The notion of doctor-patient relationships have always captured my imagination, and not merely because of my propensity for depicting “creepy sexual attractions.” In our culture (and others), doctors of all kinds have historically been regarded as almost mystical in their abilities. Doctors represent a special type of authority figure – one who doesn’t force us to follow rules, but is rather concerned with our health, our well being, our sanity. Doctors pay special attention to what make our minds and bodies work, and keep working – and they’re our only hope when something inside us goes terribly wrong.
Still, I’d venture to say we feel more vulnerable in the presence of a psychologist than we do when wearing the famously undignified open-back hospital smock awaiting our “physical.” From the neck down our bodies are a source of primal pleasure and pain, but to break an arm is not to feel altered to our very core. With a broken arm I can still think, talk, reason, and feel: my “self” is essentially untouched.

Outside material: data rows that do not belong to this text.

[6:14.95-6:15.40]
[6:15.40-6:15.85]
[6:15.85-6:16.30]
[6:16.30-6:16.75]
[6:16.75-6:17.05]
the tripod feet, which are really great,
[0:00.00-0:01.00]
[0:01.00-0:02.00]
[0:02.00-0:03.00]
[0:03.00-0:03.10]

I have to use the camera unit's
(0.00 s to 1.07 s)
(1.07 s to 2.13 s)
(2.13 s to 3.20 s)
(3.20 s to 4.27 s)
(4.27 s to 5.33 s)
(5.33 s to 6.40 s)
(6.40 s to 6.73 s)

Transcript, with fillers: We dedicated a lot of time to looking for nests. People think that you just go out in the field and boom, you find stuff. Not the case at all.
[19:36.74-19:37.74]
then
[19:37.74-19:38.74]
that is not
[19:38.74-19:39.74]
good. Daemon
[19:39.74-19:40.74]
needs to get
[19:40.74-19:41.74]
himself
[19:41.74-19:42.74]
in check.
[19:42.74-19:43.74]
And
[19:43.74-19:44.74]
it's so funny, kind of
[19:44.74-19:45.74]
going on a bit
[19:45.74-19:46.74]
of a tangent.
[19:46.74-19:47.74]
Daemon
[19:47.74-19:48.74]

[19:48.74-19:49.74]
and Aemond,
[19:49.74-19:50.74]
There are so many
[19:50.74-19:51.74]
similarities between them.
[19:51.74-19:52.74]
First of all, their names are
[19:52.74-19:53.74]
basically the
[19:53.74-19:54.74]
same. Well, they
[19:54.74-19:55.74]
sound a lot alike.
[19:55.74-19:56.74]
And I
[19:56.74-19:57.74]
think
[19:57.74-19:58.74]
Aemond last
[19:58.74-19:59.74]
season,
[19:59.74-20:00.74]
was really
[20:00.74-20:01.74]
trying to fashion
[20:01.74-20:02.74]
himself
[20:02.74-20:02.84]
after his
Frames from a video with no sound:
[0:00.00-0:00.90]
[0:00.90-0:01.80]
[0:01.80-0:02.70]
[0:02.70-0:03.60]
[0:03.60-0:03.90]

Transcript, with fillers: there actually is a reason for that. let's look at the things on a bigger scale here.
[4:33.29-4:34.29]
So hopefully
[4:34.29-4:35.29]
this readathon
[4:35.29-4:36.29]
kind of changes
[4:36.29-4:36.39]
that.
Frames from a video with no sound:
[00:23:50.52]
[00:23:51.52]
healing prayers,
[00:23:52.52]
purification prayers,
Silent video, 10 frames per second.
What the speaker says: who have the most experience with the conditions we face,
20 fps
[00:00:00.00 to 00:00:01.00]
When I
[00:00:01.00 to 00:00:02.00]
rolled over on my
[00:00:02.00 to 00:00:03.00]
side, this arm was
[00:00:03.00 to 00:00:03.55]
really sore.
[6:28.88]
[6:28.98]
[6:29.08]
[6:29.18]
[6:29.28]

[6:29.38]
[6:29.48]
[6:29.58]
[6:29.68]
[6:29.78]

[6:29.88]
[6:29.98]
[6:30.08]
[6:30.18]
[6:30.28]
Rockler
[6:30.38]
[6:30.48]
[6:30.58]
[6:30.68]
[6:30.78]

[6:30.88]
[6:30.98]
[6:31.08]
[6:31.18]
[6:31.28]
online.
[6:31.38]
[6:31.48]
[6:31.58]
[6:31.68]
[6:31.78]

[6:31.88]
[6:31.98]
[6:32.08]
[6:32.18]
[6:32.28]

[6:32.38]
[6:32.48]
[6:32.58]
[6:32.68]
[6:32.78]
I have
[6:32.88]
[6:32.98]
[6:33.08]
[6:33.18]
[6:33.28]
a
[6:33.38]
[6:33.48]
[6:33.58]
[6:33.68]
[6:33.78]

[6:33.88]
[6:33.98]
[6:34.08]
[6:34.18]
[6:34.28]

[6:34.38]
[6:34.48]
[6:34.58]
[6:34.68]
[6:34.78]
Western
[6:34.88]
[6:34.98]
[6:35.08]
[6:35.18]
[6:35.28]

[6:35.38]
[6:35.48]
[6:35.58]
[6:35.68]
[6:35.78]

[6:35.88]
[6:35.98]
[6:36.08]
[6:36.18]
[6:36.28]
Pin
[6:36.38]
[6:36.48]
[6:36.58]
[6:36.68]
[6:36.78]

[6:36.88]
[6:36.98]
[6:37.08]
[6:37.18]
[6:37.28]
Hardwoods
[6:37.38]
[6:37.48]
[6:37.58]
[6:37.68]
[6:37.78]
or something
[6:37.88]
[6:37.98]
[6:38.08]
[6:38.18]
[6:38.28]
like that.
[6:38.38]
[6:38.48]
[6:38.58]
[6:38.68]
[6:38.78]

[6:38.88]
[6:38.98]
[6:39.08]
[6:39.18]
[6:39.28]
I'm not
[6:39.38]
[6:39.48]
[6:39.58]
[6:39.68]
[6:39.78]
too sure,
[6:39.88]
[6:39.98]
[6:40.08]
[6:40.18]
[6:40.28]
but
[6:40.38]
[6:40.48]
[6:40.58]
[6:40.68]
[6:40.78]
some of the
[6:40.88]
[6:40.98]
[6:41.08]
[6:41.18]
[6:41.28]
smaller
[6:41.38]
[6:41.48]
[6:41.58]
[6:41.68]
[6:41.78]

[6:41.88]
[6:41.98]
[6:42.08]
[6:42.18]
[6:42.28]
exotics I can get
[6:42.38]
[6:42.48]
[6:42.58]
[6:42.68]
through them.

Our minds, however, are US: our egos and fears, our desires and secrets. Our minds hold the key to what we do when we’re alone and unwatched in the privacy of our homes, and to what lands we travel in the privacy of our thoughts. To allow a stranger access to who we “really” are is the ultimate act of trust and submission; and to give her the power to influence our future is both comforting and dangerous. As we take solace in the fact that we’re not alone on our journey, we forget that we may be accompanied by a madman.
This is because at the end of the day, a psychotherapist – like a priest or policeman – is still a human being. While the framed certificates and degrees placed prominently on office walls assure us of a therapist’s credibility, it says nothing of their egos, fears, or secret desires.
In “The Psychotherapist” we meet a variety of characters, both entertaining and disturbing: the delusional televangelist (Evan Stone) who uses religion to rationalize sexual trysts with his gorgeous assistant (Sophie Dee); a pathological young man (Rocco Reed) who revels in an incestuous affair with his beautiful young sister (Chastity Lynn); and a sinister, sultry young man (Seth Gamble), who effortlessly arouses the improper desires of his much older therapist (played brilliantly by Vanilla Deville.)
As human beings we’re doomed to exist as tortured hybrids; engaged in an endless struggle between intellect and impulse; virtue and desire. Our animal needs must be met, yet are often carry a terrible, self-imposed price. In Hard Candy Films’ “The Psychotherapist” we examine the dark, lascivious place between what our conscious minds know we should do, and what our animal selves feel we must do.